Goal of the exercise:
Where the line containing "[0:03.00-0:04.00]" appears in the entries below, begin there and output every line through the last, exactly, minus the pictures.
[Start of section]
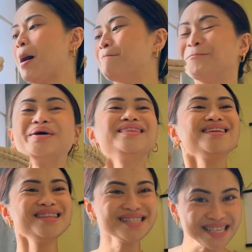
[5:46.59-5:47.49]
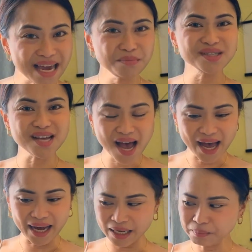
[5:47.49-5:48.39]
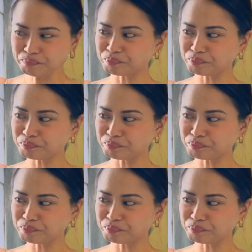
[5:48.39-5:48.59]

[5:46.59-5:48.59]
But at the same time,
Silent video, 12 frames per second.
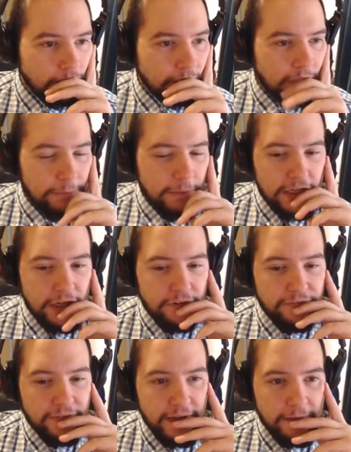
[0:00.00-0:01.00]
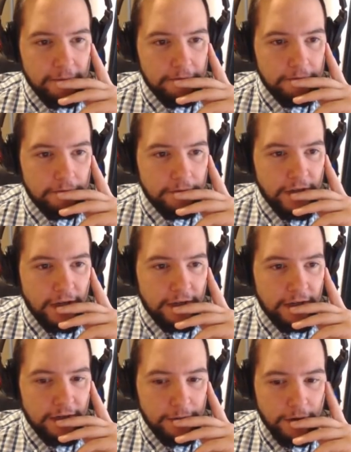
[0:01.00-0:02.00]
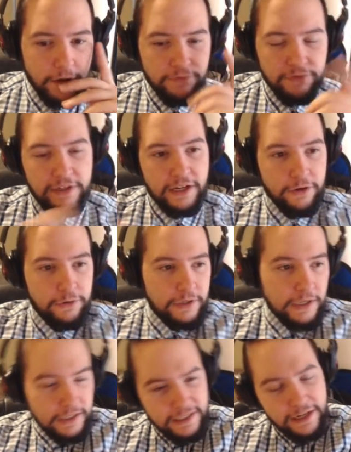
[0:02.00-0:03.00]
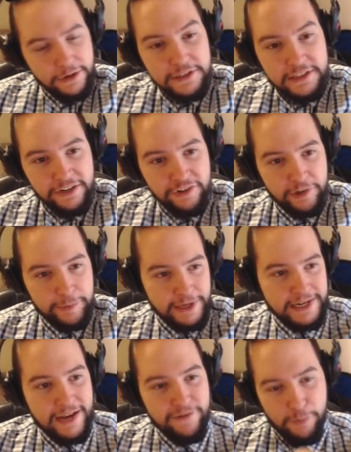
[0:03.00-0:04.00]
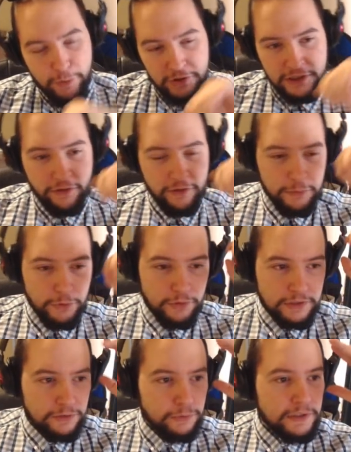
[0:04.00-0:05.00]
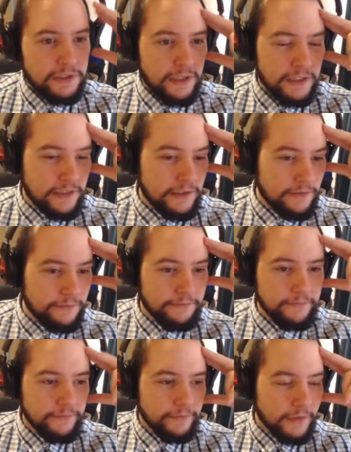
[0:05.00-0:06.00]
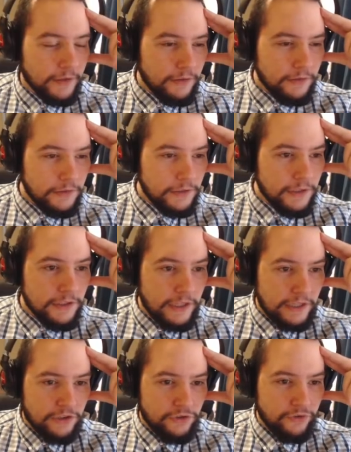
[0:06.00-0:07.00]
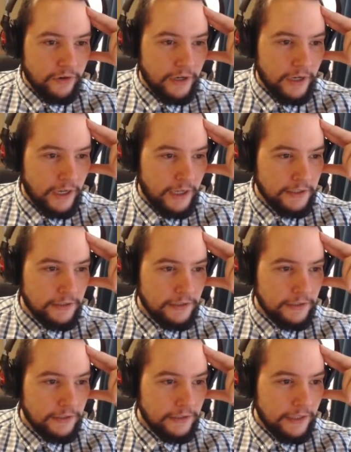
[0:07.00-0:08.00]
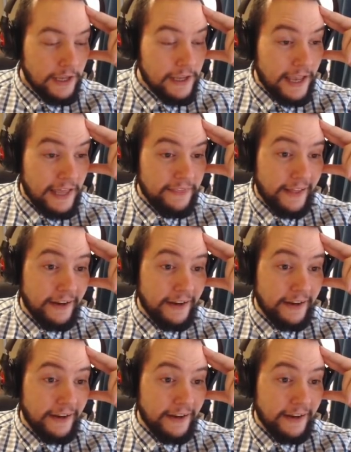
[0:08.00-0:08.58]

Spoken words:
I might go for him. No. We'll go for Leo. Leo is generally better. Have a body on the board is always nice. That's a strong card. Again.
[End of section]
Output for this task:
[0:03.00-0:04.00]
[0:04.00-0:05.00]
[0:05.00-0:06.00]
[0:06.00-0:07.00]
[0:07.00-0:08.00]
[0:08.00-0:08.58]

Spoken words:
I might go for him. No. We'll go for Leo. Leo is generally better. Have a body on the board is always nice. That's a strong card. Again.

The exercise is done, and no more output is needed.